With the "+" and "-" ends of the battery not connected to anything, there will be voltage between those two points, but there will be no flow of electrons through the battery, because there is no continuous path for the electrons to move.
The same principle holds true for the water reservoir and pump analogy: without a return pipe back to the pond, stored energy in the reservoir cannot be released in the form of water flow. Once the reservoir is completely filled up, no flow can occur, no matter how much pressure the pump may generate. There needs to be a complete path (circuit) for water to flow from the pond, to the reservoir, and back to the pond in order for continuous flow to occur.
We can provide such a path for the battery by connecting a piece of wire from one end of the battery to the other. Forming a circuit with a loop of wire, we will initiate a continuous flow of electrons in a clockwise direction:
So long as the battery continues to produce voltage and the continuity of the electrical path isn't broken, electrons will continue to flow in the circuit.

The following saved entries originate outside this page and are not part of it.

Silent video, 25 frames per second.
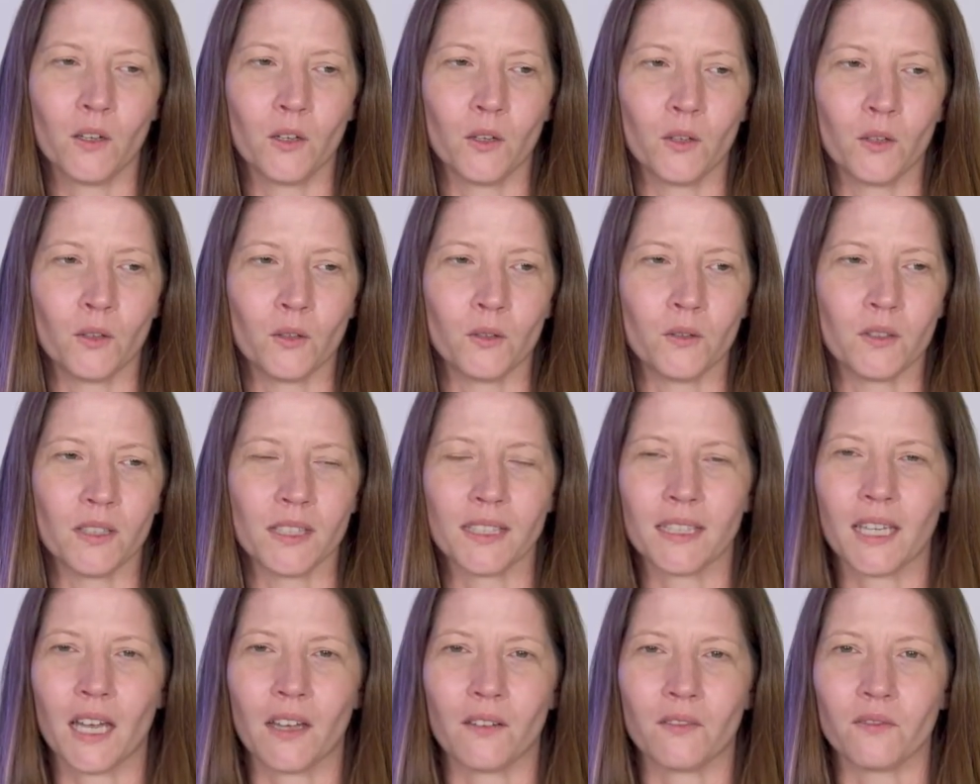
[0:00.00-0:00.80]
who
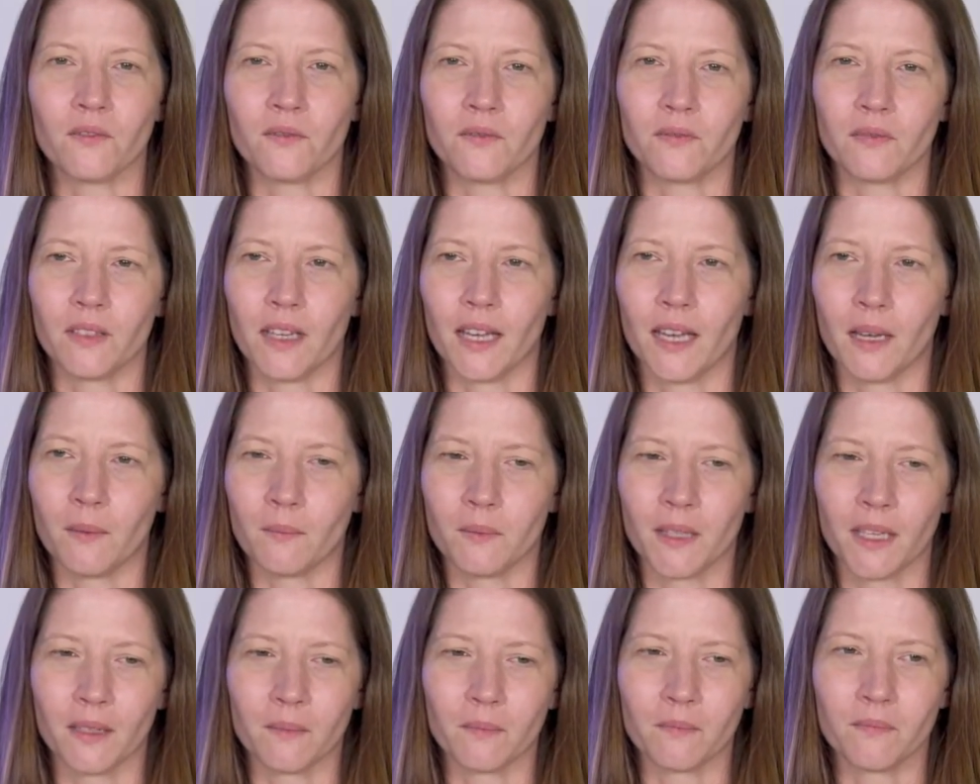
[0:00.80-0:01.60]
just have
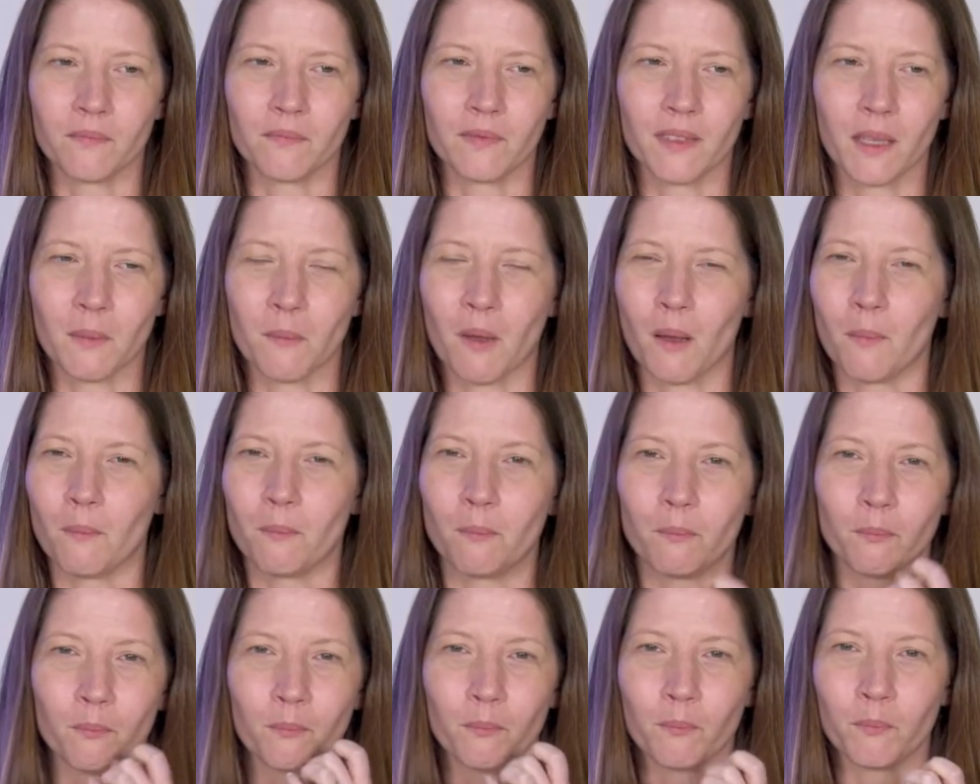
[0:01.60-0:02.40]
that they might
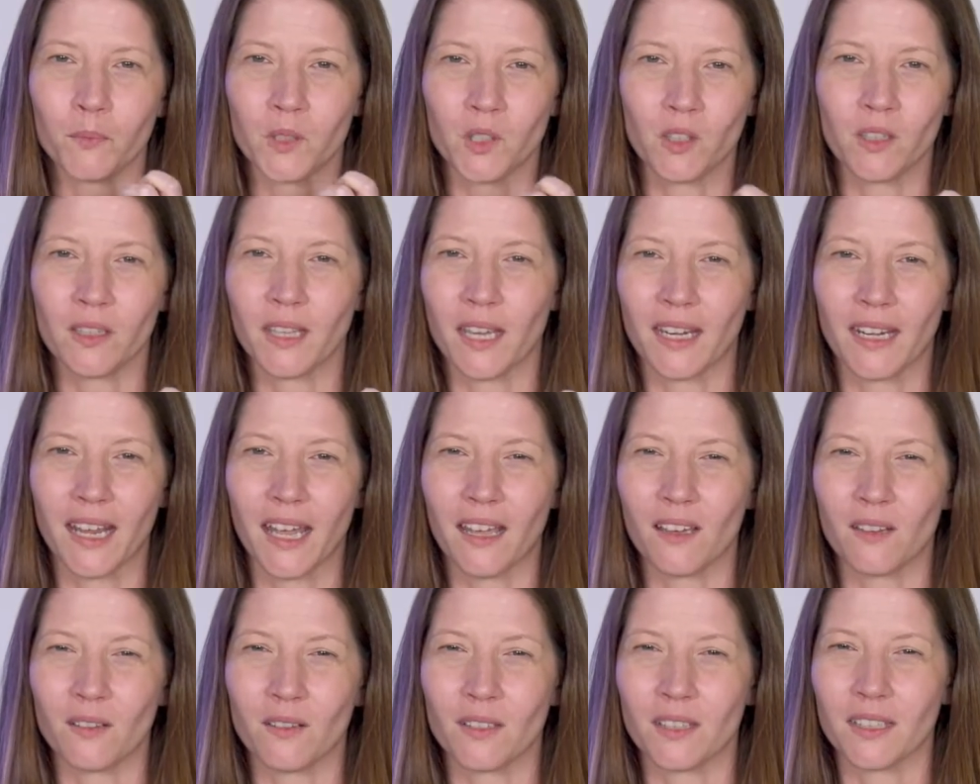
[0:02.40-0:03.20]
chew their
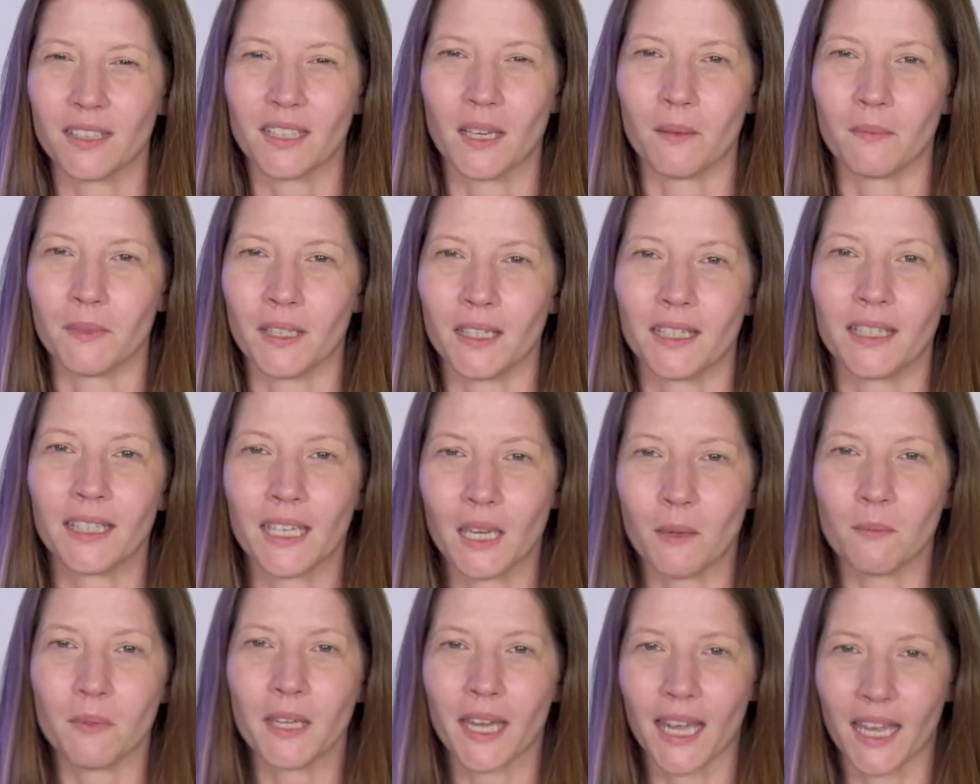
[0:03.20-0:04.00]
nails or something.
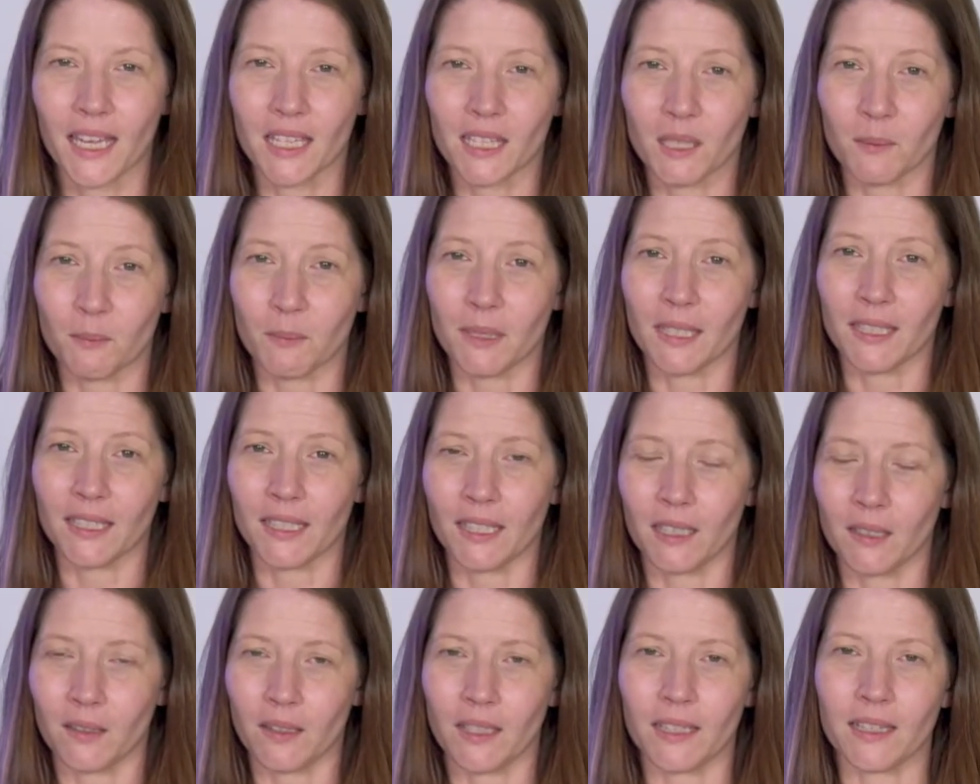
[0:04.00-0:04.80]
Keep your hands
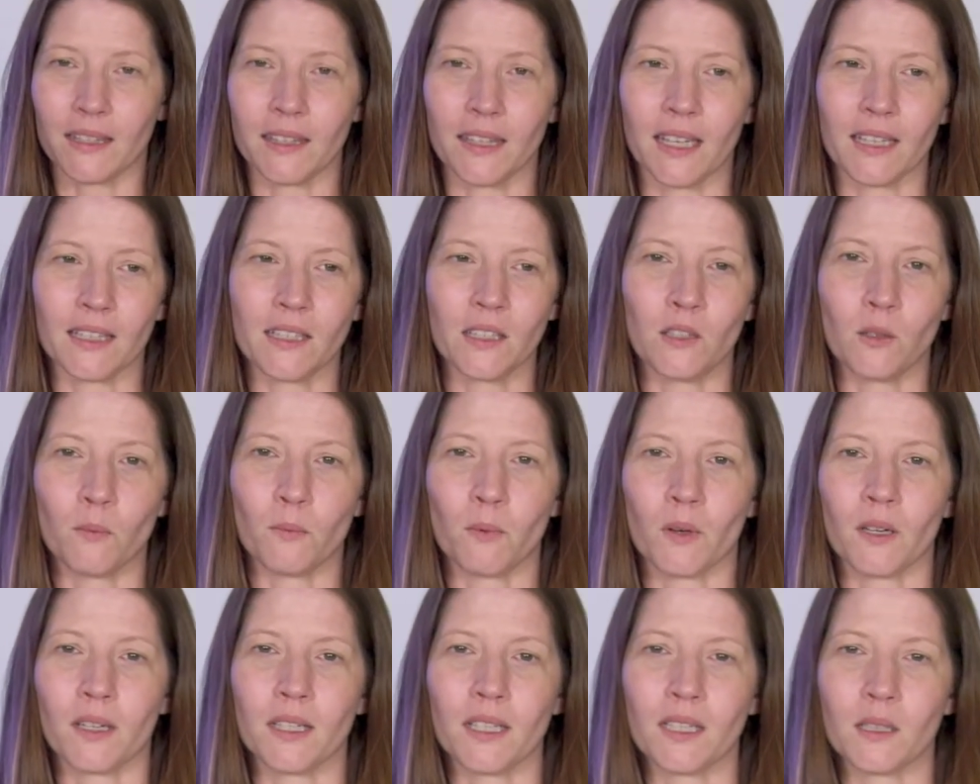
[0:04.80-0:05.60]
busy. That's your
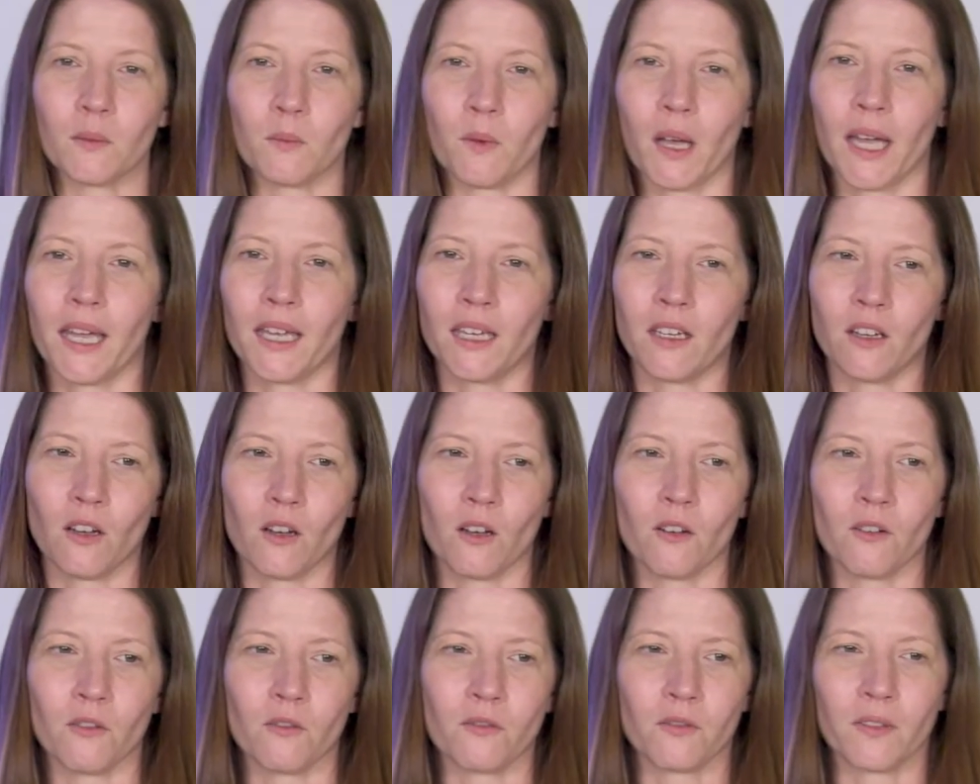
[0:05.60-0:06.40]
body's way
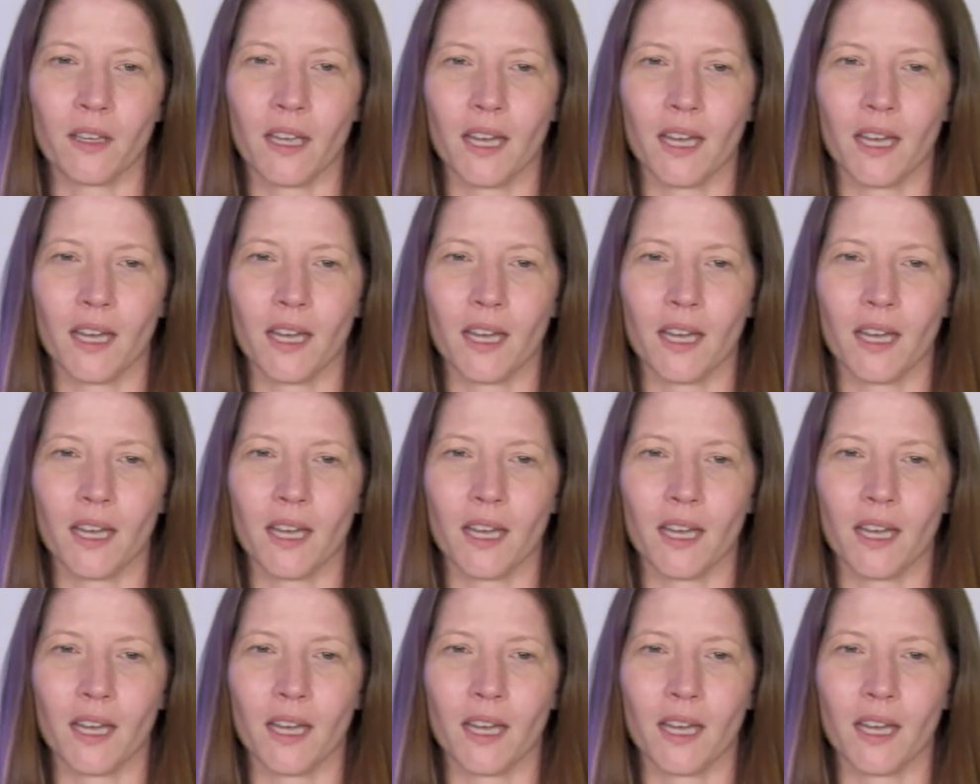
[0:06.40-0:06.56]
of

Following the metaphor of water moving through a pipe, this continuous, uniform flow of electrons through the circuit is called a current. So long as the voltage source keeps "pushing" in the same direction, the electron flow will continue to move in the same direction in the circuit. This single-direction flow of electrons is called a Direct Current, or DC.
Because electric current is composed of individual electrons flowing in unison through a conductor by moving along and pushing on the electrons ahead, just like marbles through a tube or water through a pipe, the amount of flow throughout a single circuit will be the same at any point. If we were to monitor a cross-section of the wire in a single circuit, counting the electrons flowing by, we would notice the exact same quantity per unit of time as in any other part of the circuit, regardless of conductor length or conductor diameter.
If we break the circuit's continuity at any point, the electric current will cease in the entire loop, and the full voltage produced by the battery will be manifested across the break, between the wire ends that used to be connected:
Notice the "+" and "-" signs drawn at the ends of the break in the circuit, and how they correspond to the "+" and "-" signs next to the battery's terminals. These markers indicate the direction that the voltage attempts to push electron flow. Remember that voltage is always relative between two points. Whether a point in a circuit gets labeled with a "+" or a "-" depends on the other point to which it is referenced. Take a look at the following circuit, where each corner of the loop is marked with a number for reference:
With the circuit's continuity broken between points 2 and 3, voltage dropped between points 2 and 3 is "-" for point 2 and "+" for point 3.
Now let's see what happens if we connect points 2 and 3 back together again, but place a break in the circuit between points 3 and 4:
With the break between 3 and 4, the voltage drop between those two points is "+" for 4 and "-" for 3. Take special note of the fact that point 3's "sign" is opposite of that in the first example, where the break was between points 2 and 3 (where point 3 was labeled "+"). It is impossible for us to say that point 3 in this circuit will always be either "+" or "-", because the sign is not specific to a single point, but is always relative between two points!